# Goal of the exercise:
Please repeat the data below exactly, with the pictures removed.

------------------------------------------------------------

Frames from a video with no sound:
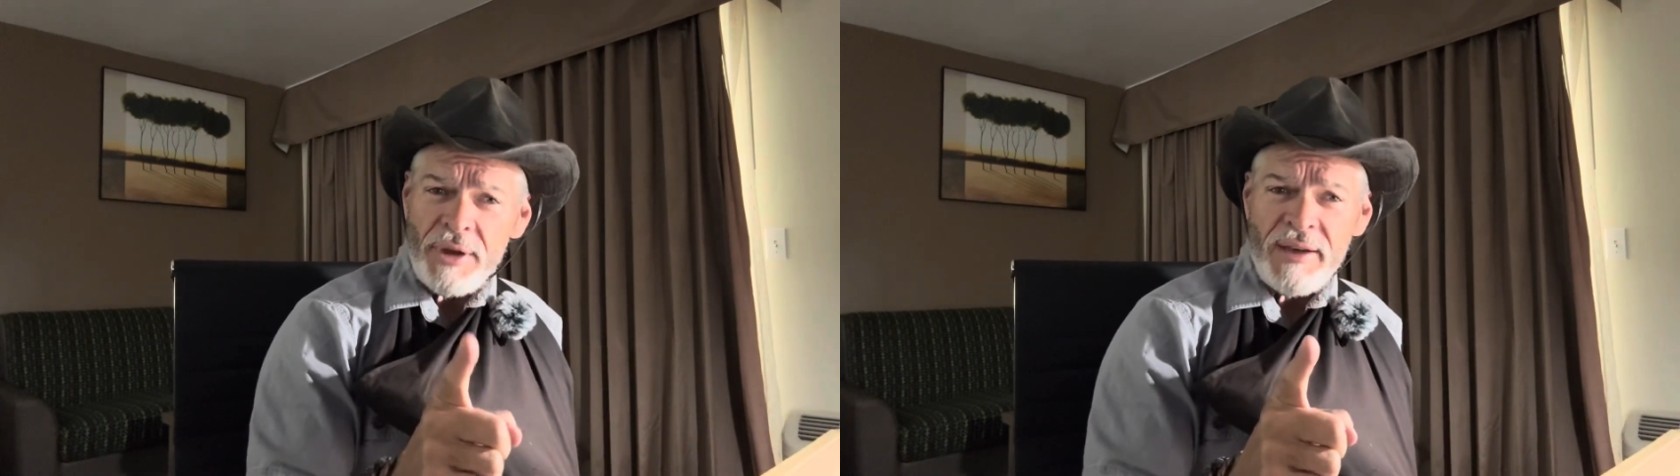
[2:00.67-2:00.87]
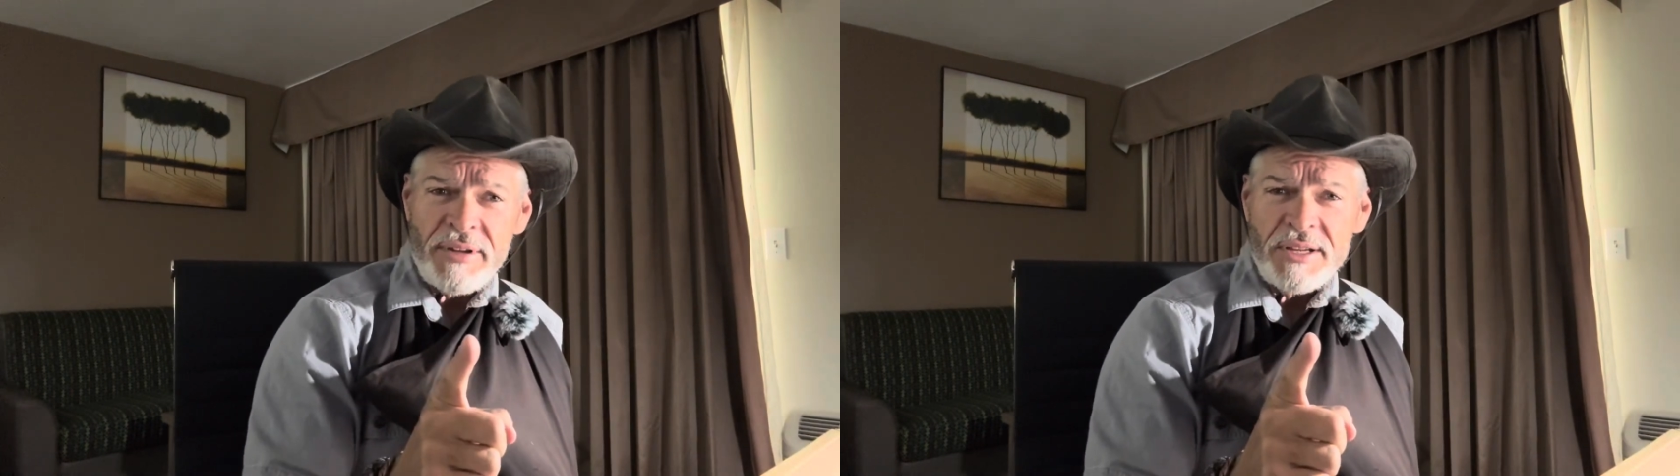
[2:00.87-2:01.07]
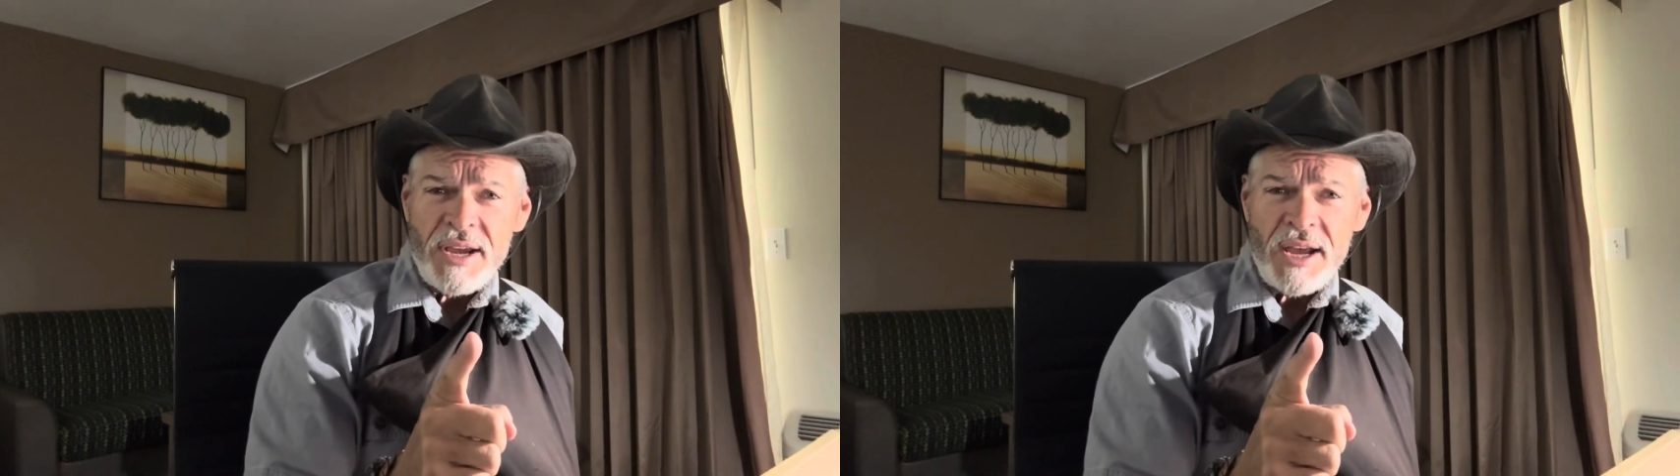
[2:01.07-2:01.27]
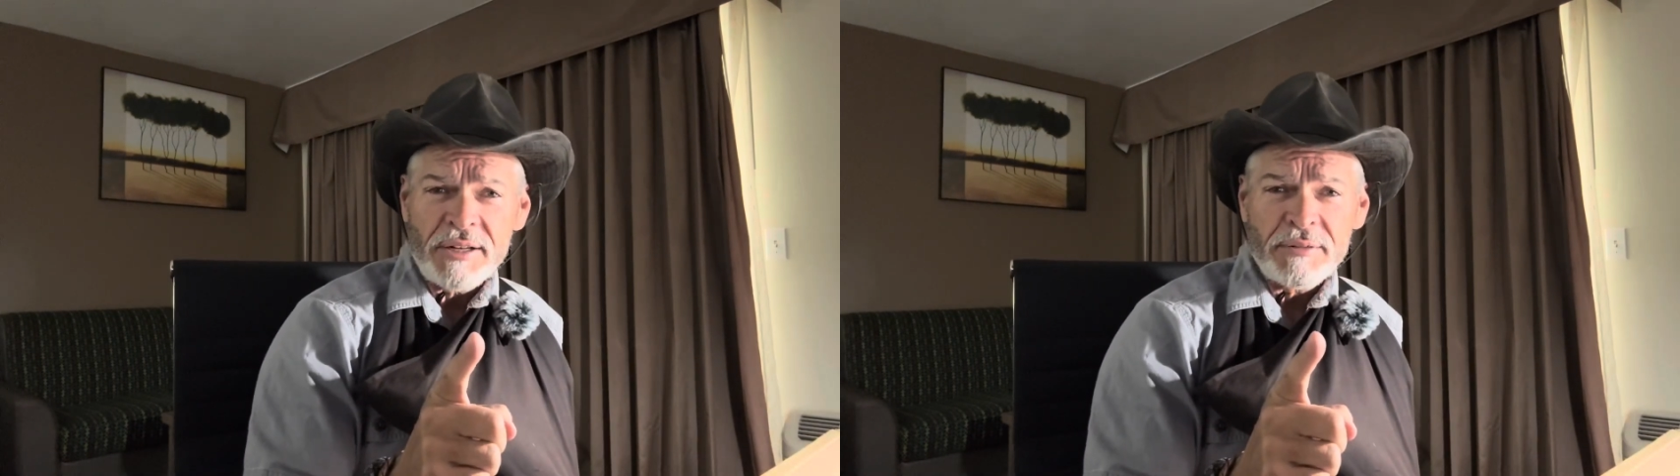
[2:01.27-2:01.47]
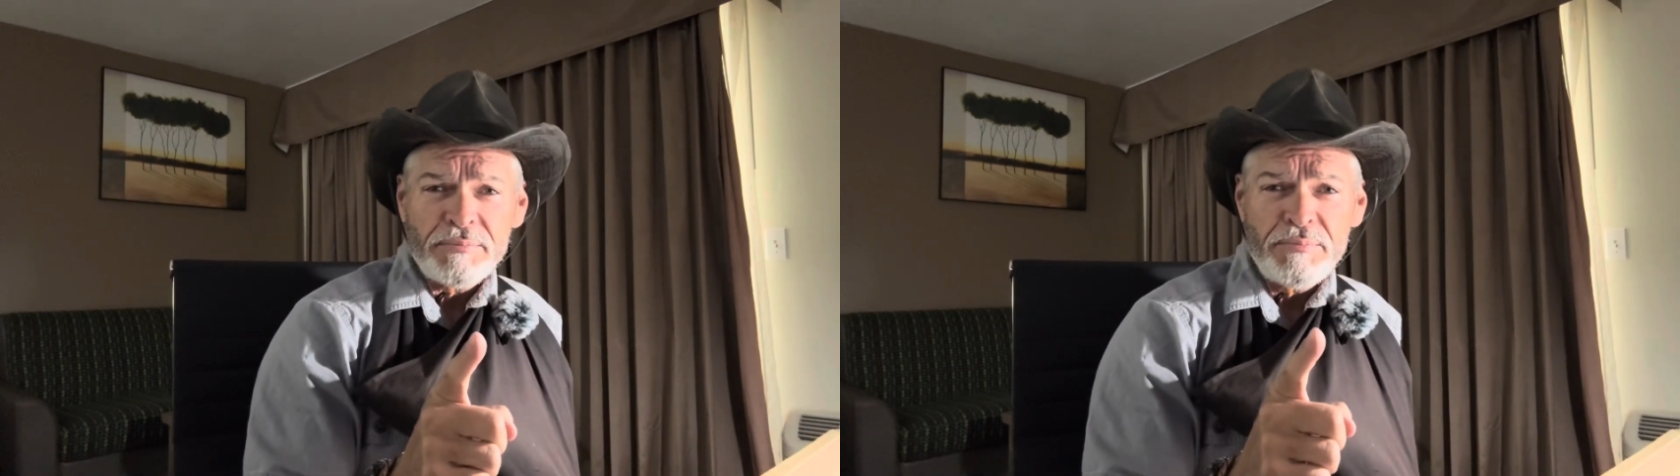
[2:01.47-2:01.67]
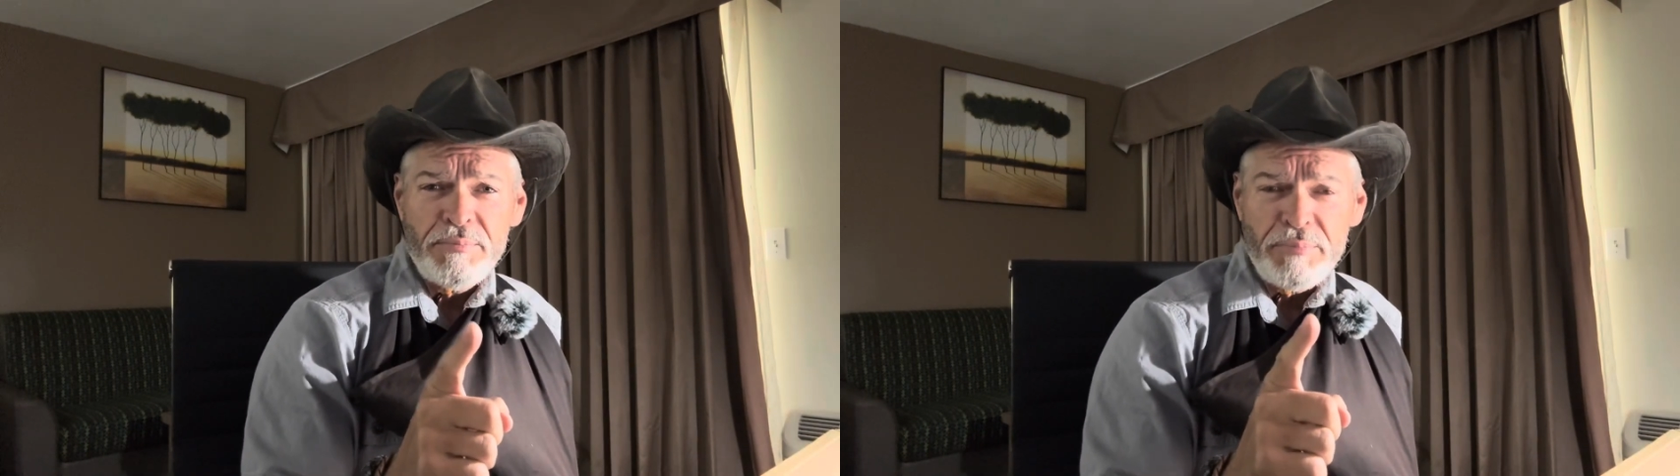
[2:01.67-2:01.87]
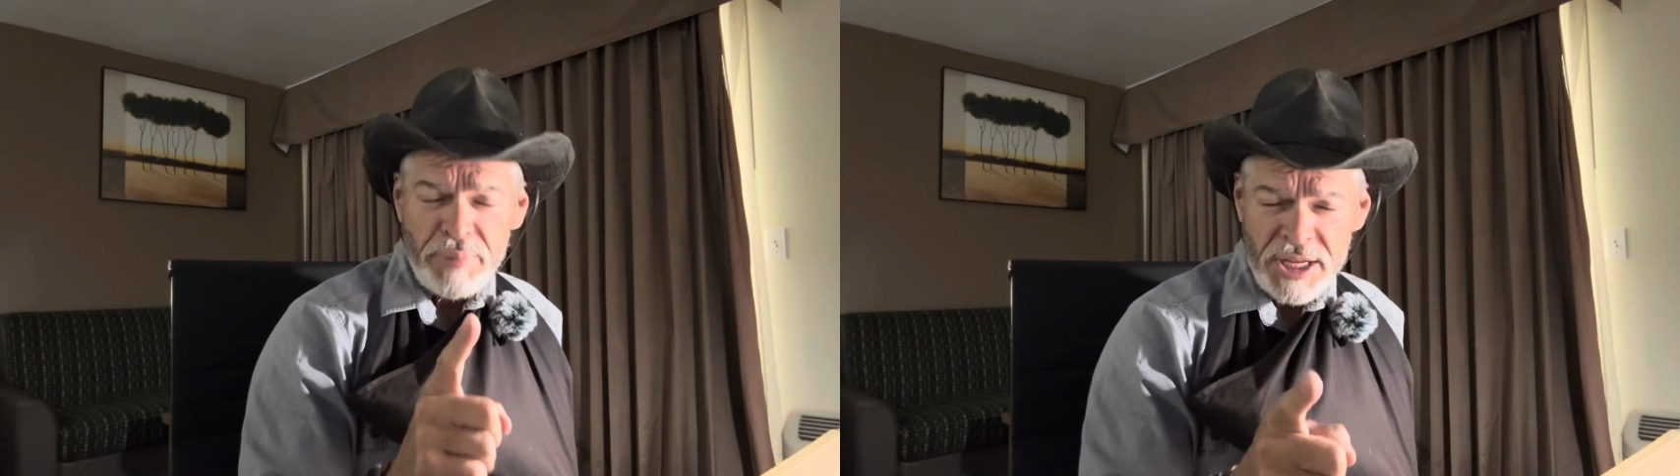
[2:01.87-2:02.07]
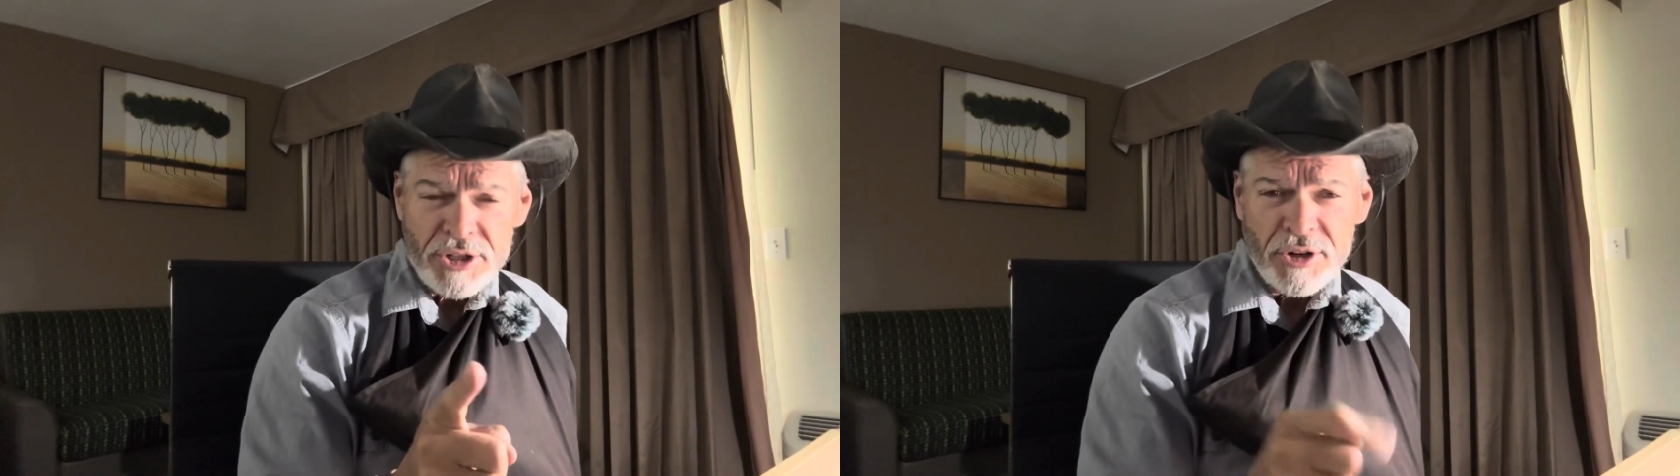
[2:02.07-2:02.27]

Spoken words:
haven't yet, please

------------------------------------------------------------

# Task answer:
Frames from a video with no sound:
[2:00.67-2:00.87]
[2:00.87-2:01.07]
[2:01.07-2:01.27]
[2:01.27-2:01.47]
[2:01.47-2:01.67]
[2:01.67-2:01.87]
[2:01.87-2:02.07]
[2:02.07-2:02.27]

Spoken words:
haven't yet, please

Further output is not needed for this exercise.